In a period of 2 weeks, both of you took part in the destruction of 2 great labs in the US because of a presumed bureaucratic issue.
Victor L Yu MD
In early 2007, Yu continued to press the VA over the destruction of numerous samples and cultures that were vital to continued research.
The closure led to Congressional hearings in 2008, however.
Melhem insisted repeatedly that she did not know the thousands of vials — each marked with letters and numbers and placed in racks — were being used for research when she ordered staff to toss them…
Michael Moreland, who headed the VA Pittsburgh Healthcare System at the time, said he was unaware of the collection’s significance.
Although the VA Inspector General’s report does not directly reference the closure of the Special Pathogen Laboratory in 2006, and only mentions Moreland once, they do cite Yu and Stout’s research in legionnaire’s disease pathogen control within the report’s footnotes.
Meanwhile, in addition to the finding published last week, the Veterans Affairs Inspector General’s office is conducting a criminal probe into the way senior VA managers in Pittsburgh handled the legionnaire’s outbreak. The U.S. Attorney’s office is also conducting its own criminal investigation, according to reporting from the Pittsburgh Tribune. According to reporting from the Pittsburgh Post-Gazette, “The Pittsburgh VA first publicly revealed it had an outbreak on Nov. 16, 2012, even though officials, including Mr.
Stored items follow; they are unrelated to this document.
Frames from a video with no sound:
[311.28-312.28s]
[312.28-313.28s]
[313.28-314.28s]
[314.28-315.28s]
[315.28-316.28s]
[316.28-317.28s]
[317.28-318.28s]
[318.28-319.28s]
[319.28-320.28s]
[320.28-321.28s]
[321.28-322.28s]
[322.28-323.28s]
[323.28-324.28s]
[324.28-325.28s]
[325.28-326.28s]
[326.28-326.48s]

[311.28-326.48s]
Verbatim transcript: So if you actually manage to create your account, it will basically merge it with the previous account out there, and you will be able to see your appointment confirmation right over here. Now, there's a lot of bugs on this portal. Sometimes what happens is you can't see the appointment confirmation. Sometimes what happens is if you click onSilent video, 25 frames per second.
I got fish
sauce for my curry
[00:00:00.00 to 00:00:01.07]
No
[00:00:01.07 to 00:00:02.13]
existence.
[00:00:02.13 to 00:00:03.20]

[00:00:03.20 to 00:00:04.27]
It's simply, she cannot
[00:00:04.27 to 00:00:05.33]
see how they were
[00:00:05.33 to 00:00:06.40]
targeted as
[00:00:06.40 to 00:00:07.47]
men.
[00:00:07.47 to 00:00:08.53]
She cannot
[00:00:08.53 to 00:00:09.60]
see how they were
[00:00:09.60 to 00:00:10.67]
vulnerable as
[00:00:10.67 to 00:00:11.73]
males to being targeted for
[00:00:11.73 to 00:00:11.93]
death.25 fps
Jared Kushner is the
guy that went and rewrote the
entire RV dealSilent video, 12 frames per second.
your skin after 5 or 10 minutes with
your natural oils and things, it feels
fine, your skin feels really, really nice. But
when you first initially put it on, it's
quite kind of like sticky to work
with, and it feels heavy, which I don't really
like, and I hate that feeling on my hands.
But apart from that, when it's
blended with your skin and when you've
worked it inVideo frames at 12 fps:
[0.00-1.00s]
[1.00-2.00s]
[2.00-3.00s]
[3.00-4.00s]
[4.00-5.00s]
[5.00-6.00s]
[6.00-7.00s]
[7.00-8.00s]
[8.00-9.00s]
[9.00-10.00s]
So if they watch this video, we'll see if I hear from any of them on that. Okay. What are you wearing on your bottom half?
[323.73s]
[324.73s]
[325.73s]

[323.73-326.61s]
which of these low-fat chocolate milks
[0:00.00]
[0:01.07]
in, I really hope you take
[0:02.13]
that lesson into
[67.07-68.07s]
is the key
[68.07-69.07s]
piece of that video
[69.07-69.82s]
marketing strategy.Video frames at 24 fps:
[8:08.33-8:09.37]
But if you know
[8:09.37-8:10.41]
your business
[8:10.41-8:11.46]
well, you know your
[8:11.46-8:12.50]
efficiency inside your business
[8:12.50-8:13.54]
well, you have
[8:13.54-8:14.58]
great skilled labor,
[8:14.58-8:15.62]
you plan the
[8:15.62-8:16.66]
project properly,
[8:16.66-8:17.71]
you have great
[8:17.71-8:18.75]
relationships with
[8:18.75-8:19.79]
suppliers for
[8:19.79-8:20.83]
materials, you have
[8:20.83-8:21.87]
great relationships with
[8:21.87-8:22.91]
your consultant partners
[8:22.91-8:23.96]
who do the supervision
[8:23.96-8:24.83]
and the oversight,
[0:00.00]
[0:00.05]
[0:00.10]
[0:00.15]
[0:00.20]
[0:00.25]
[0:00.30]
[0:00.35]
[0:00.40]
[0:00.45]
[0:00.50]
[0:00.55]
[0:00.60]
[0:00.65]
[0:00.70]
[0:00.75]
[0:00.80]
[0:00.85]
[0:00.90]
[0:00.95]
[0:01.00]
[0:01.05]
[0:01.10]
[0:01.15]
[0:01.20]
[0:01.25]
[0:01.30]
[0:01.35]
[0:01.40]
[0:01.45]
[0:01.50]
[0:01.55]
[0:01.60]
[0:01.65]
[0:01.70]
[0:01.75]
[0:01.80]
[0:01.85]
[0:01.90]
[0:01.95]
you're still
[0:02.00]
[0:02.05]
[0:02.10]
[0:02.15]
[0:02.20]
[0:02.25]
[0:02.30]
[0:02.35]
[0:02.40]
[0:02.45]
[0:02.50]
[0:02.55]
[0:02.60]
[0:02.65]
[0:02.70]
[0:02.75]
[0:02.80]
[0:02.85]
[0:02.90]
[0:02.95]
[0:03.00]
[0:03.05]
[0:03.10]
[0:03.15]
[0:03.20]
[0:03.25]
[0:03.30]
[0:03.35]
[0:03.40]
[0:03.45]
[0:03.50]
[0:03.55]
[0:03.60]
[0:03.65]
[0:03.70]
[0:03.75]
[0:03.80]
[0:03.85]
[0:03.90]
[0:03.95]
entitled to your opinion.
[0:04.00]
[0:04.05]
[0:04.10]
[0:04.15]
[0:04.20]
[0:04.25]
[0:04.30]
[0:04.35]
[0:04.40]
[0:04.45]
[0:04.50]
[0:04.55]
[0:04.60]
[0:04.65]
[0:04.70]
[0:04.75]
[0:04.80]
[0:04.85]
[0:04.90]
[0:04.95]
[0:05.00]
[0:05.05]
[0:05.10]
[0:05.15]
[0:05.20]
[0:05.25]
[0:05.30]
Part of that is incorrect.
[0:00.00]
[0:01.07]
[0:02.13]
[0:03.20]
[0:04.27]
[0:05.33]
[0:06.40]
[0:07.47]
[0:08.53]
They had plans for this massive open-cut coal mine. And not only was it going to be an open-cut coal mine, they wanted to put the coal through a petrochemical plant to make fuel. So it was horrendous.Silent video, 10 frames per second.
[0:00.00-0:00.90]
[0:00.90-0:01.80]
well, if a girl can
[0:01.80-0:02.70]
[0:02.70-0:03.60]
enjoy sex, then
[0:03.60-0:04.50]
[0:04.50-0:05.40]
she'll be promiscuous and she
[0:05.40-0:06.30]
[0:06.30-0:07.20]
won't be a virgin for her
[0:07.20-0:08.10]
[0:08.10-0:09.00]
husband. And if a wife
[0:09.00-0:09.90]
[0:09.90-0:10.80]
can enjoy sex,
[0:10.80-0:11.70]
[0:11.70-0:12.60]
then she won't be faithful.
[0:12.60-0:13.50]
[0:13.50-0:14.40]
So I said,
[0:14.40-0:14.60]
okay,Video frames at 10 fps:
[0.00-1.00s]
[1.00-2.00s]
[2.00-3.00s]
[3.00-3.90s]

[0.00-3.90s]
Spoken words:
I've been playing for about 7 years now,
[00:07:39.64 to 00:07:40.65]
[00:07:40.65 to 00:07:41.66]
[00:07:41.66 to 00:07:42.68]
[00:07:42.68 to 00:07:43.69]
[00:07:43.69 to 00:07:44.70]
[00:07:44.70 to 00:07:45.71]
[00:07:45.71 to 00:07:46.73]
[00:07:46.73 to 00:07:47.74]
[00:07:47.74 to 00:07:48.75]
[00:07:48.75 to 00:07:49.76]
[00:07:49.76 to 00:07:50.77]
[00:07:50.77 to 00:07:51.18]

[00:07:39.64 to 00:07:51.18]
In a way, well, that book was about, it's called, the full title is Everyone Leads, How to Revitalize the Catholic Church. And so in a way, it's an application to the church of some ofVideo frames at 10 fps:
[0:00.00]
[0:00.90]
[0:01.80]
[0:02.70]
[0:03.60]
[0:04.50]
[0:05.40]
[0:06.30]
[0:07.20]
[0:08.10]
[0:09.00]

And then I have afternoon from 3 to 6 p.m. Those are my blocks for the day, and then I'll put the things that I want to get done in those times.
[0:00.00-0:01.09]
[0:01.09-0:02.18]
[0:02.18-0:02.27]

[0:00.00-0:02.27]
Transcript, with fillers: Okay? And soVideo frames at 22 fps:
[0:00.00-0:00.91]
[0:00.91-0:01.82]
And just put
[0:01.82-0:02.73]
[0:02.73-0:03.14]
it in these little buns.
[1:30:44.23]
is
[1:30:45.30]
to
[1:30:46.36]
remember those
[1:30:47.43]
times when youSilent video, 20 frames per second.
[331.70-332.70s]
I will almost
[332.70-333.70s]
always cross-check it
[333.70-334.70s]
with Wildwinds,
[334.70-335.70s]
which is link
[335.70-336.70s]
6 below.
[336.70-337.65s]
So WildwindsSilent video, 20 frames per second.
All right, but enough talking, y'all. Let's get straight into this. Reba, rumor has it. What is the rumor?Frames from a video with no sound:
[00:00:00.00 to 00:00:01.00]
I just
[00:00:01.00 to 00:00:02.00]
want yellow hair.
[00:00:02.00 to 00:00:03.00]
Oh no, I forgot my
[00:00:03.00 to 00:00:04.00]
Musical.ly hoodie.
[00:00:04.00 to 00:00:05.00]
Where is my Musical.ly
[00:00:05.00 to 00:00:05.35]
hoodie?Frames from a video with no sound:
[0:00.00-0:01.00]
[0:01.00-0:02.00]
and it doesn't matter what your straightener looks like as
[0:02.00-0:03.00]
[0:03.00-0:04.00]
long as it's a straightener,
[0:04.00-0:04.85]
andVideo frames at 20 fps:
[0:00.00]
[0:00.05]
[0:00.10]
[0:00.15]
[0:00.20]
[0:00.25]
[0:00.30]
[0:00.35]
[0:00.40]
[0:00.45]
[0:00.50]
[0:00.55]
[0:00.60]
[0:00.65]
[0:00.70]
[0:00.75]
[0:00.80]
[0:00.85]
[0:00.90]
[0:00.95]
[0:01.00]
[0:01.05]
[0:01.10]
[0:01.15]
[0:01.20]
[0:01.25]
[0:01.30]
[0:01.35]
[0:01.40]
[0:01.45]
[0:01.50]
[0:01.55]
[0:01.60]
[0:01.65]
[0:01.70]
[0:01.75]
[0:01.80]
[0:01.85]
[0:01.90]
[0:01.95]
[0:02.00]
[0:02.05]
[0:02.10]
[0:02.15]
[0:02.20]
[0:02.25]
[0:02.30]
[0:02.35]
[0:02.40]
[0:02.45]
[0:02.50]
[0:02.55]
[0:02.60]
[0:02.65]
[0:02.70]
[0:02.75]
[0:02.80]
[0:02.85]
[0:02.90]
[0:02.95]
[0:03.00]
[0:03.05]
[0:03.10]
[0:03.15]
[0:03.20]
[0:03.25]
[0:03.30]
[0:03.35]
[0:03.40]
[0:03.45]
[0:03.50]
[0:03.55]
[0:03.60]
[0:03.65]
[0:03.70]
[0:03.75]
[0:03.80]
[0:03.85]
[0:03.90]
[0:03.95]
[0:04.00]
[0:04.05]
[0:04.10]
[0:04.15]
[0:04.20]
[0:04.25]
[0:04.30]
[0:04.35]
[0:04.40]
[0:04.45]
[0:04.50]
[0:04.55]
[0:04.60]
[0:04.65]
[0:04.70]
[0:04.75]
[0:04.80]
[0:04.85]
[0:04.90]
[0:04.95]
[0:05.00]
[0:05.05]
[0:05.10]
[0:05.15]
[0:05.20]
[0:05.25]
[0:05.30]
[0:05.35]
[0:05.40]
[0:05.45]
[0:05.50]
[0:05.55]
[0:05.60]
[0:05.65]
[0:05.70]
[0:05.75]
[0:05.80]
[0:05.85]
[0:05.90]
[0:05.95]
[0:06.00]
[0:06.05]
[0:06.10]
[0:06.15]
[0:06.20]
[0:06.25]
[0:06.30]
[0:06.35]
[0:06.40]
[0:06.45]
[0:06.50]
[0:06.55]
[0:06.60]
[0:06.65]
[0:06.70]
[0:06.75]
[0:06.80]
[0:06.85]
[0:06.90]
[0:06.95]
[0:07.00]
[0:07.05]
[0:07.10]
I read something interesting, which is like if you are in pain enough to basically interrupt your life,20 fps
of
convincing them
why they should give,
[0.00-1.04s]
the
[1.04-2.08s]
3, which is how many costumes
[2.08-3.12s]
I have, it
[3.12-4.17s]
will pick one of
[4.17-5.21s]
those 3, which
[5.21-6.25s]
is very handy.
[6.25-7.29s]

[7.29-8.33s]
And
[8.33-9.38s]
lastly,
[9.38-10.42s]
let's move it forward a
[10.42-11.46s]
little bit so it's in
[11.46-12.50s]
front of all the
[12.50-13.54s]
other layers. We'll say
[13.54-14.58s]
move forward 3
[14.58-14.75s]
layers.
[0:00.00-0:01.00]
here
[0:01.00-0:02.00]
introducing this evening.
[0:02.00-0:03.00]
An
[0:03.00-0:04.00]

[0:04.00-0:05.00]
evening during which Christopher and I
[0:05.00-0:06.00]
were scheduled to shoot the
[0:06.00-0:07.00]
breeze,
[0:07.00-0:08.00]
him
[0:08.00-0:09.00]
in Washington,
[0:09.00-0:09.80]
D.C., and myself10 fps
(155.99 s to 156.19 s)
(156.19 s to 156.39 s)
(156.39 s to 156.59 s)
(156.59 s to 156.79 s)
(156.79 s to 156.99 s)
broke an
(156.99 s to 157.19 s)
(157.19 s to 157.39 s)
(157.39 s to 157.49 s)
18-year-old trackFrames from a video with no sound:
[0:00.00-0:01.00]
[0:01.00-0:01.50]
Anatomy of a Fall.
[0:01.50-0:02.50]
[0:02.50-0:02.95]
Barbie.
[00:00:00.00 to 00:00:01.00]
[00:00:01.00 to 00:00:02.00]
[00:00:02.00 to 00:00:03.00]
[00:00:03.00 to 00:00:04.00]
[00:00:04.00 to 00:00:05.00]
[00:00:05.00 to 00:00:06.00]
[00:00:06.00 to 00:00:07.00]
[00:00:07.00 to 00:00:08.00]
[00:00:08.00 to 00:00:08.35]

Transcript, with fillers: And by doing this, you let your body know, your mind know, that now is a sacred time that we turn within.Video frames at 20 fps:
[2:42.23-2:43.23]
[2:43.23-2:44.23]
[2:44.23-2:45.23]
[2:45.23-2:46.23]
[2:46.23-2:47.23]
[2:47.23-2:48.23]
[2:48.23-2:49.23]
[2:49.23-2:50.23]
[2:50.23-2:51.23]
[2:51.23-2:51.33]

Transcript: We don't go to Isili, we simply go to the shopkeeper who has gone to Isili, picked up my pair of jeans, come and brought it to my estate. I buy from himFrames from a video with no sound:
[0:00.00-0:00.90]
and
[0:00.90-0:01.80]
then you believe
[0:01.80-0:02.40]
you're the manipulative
Moreland, knew they had a serious problem as early as July 2011.”
Nevertheless, none of the information from the VA Inspector General’ report, nor the background story involving the dismantling of the VA Special Pathogens Laboratory, nor the congressional hearings establishing the reckless disregard for clinical procedure under Moreland’s direction, nor even the fact that Moreland’s operation is under two separate ongoing criminal probes from the VA’s own IG and by the local U.S. Attorney, was enough to slow-track Moreland’s bonus, equal to 35 percent of his $179,000+ annual salary
Note: the occasional typographical error in quoted correspondence was intentionally retained for accuracy’s sake.